Problem details:
Quote word for word from the line holding "(7.00 s to 8.00 s)" to the last line below, including both, and omit any pictures.

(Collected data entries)
=== Section Start ===

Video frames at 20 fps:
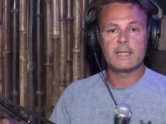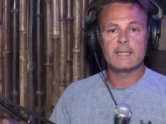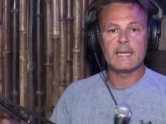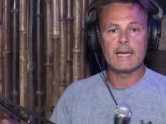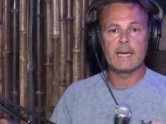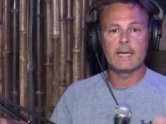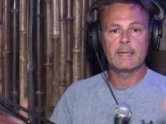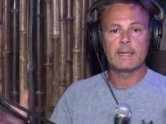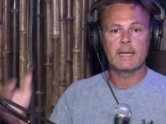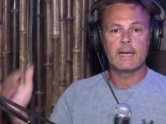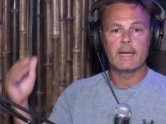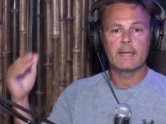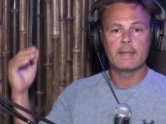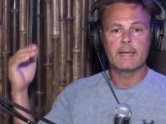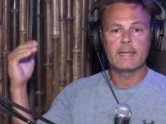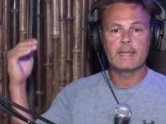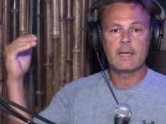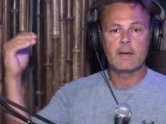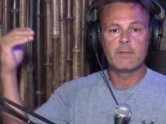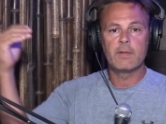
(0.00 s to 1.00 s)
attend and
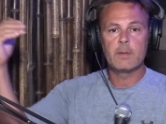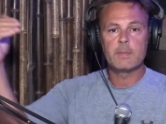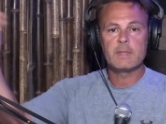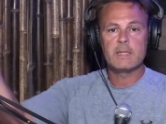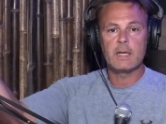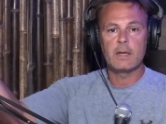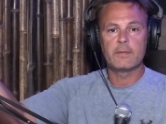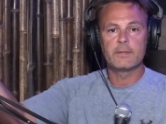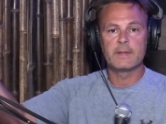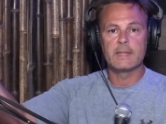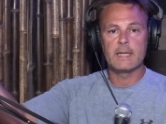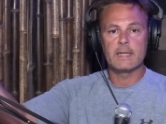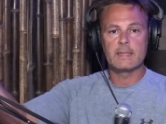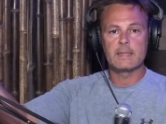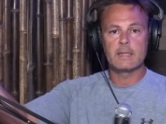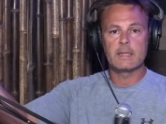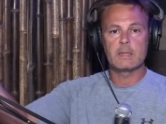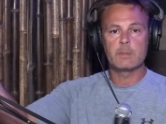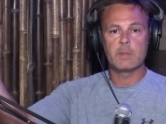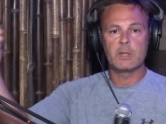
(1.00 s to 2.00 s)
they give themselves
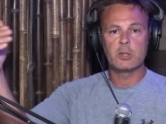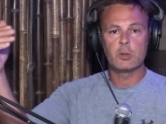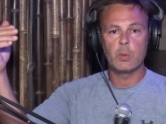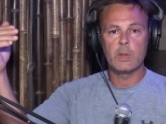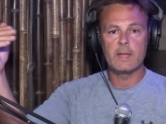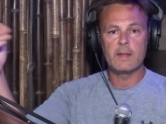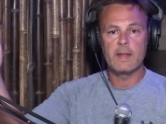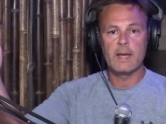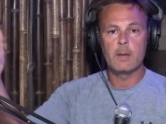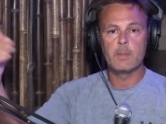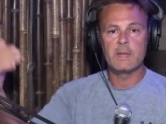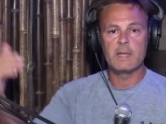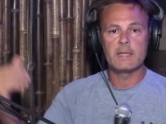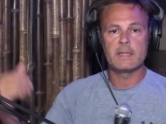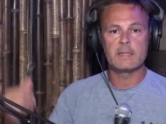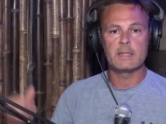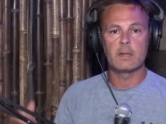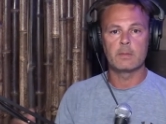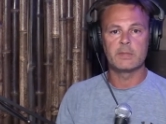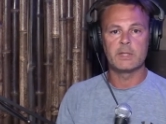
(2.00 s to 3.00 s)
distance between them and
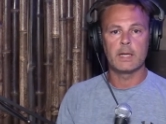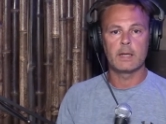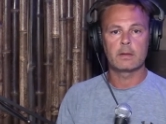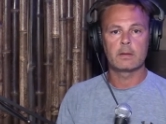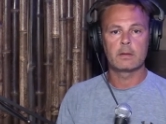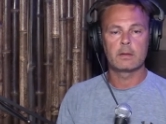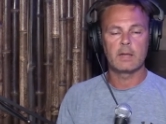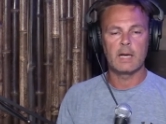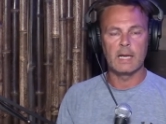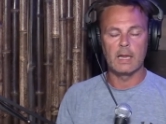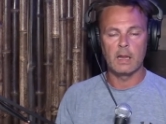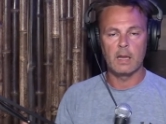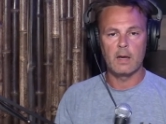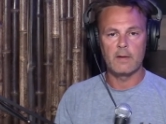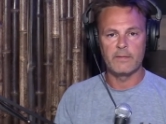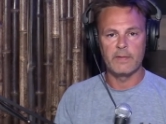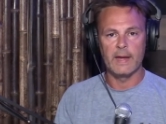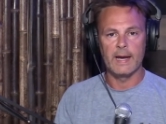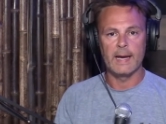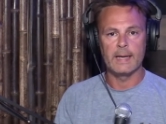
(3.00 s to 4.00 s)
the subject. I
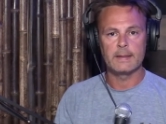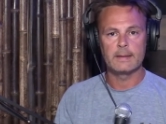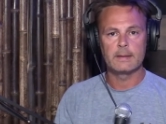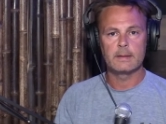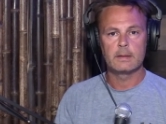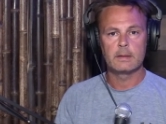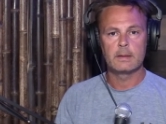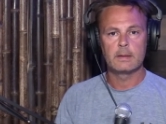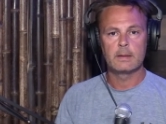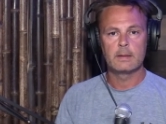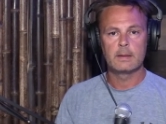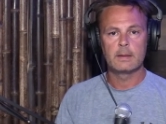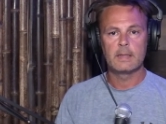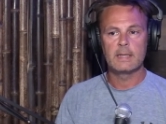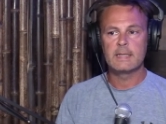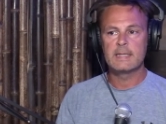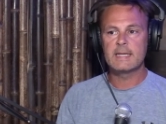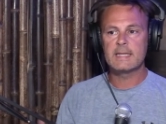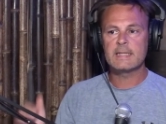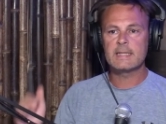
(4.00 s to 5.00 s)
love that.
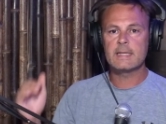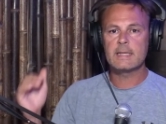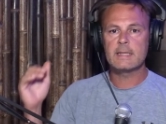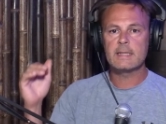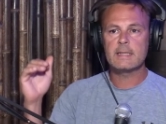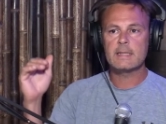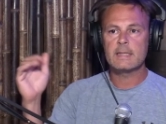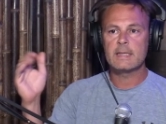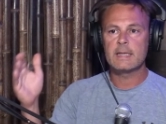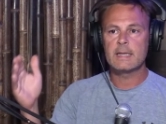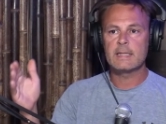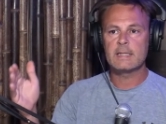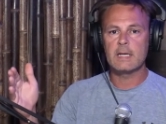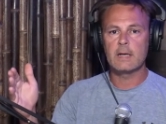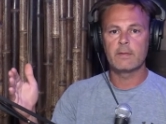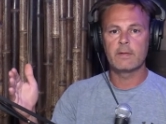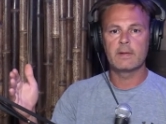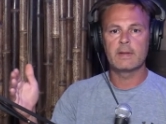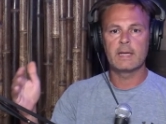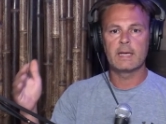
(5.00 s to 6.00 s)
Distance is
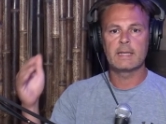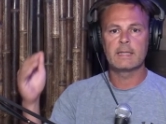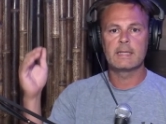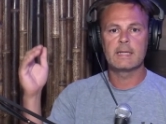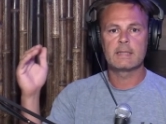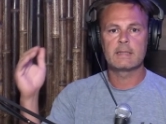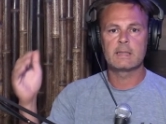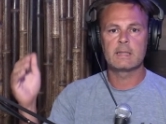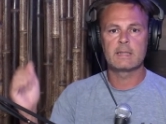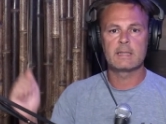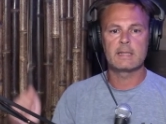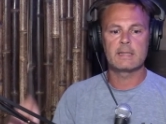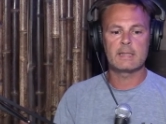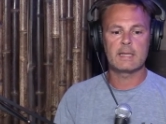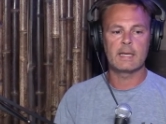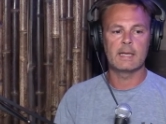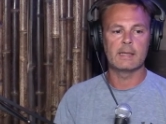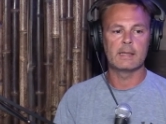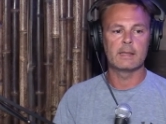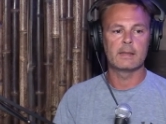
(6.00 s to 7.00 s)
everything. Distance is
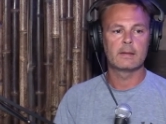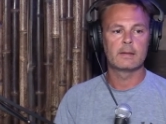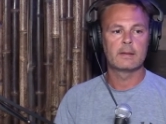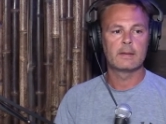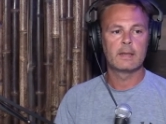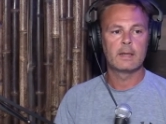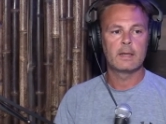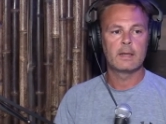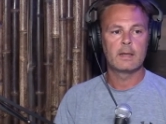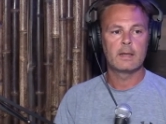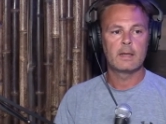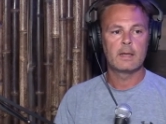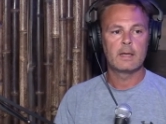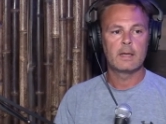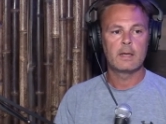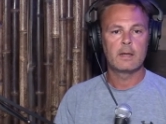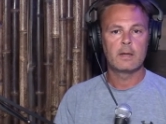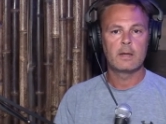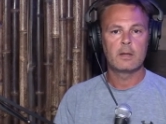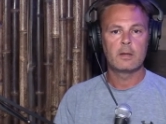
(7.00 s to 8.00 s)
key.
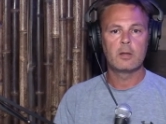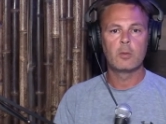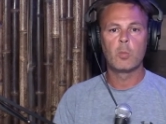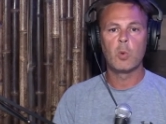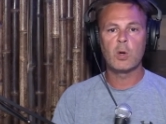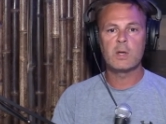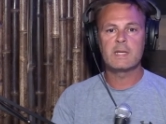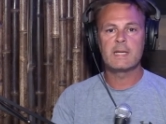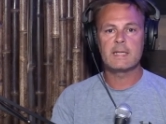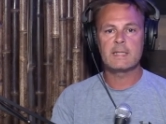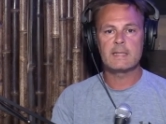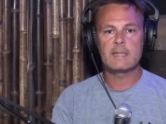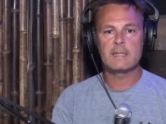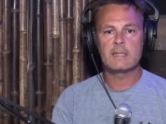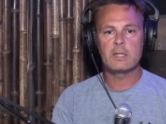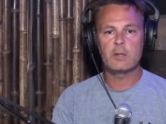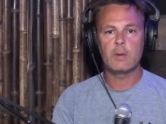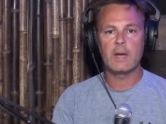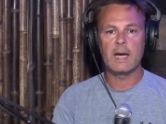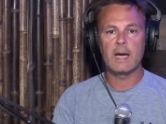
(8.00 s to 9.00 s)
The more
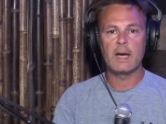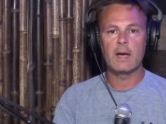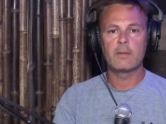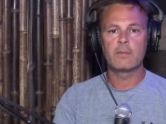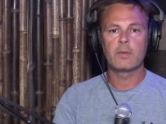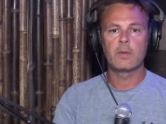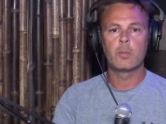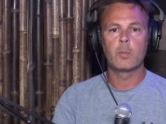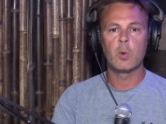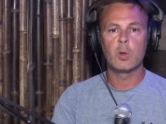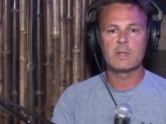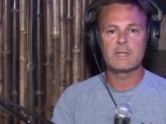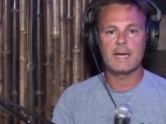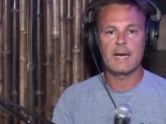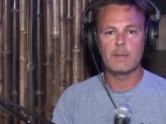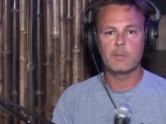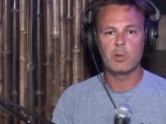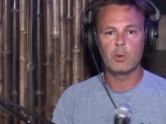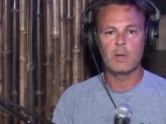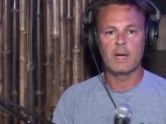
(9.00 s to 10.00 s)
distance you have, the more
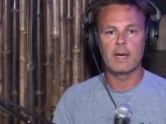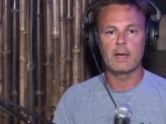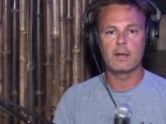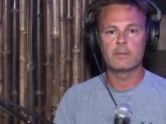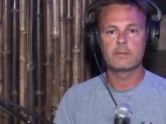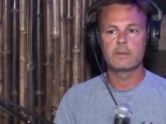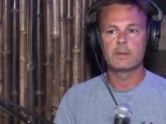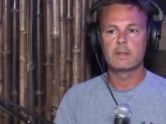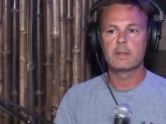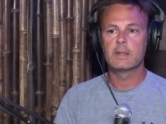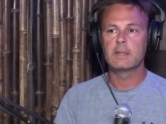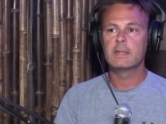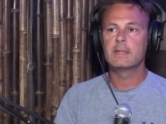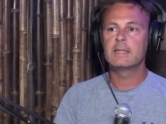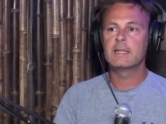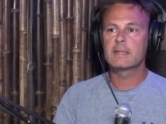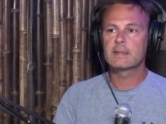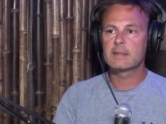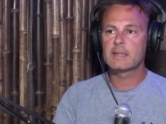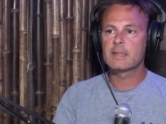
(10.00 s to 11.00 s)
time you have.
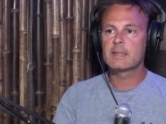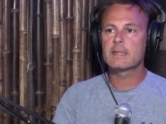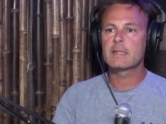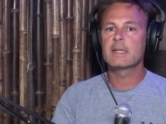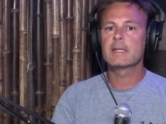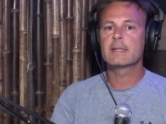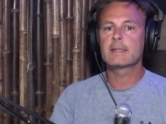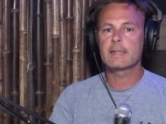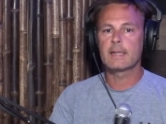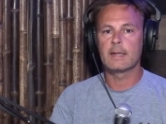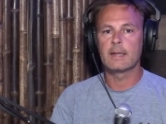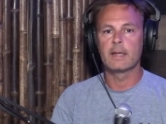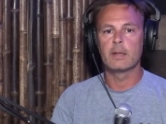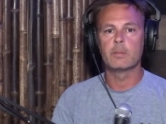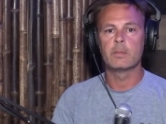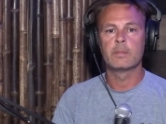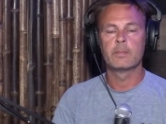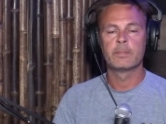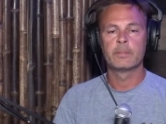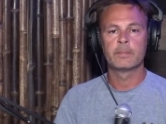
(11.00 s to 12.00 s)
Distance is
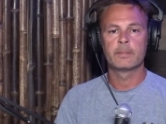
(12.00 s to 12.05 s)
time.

=== Section End ===

Answer:
(7.00 s to 8.00 s)
key.
(8.00 s to 9.00 s)
The more
(9.00 s to 10.00 s)
distance you have, the more
(10.00 s to 11.00 s)
time you have.
(11.00 s to 12.00 s)
Distance is
(12.00 s to 12.05 s)
time.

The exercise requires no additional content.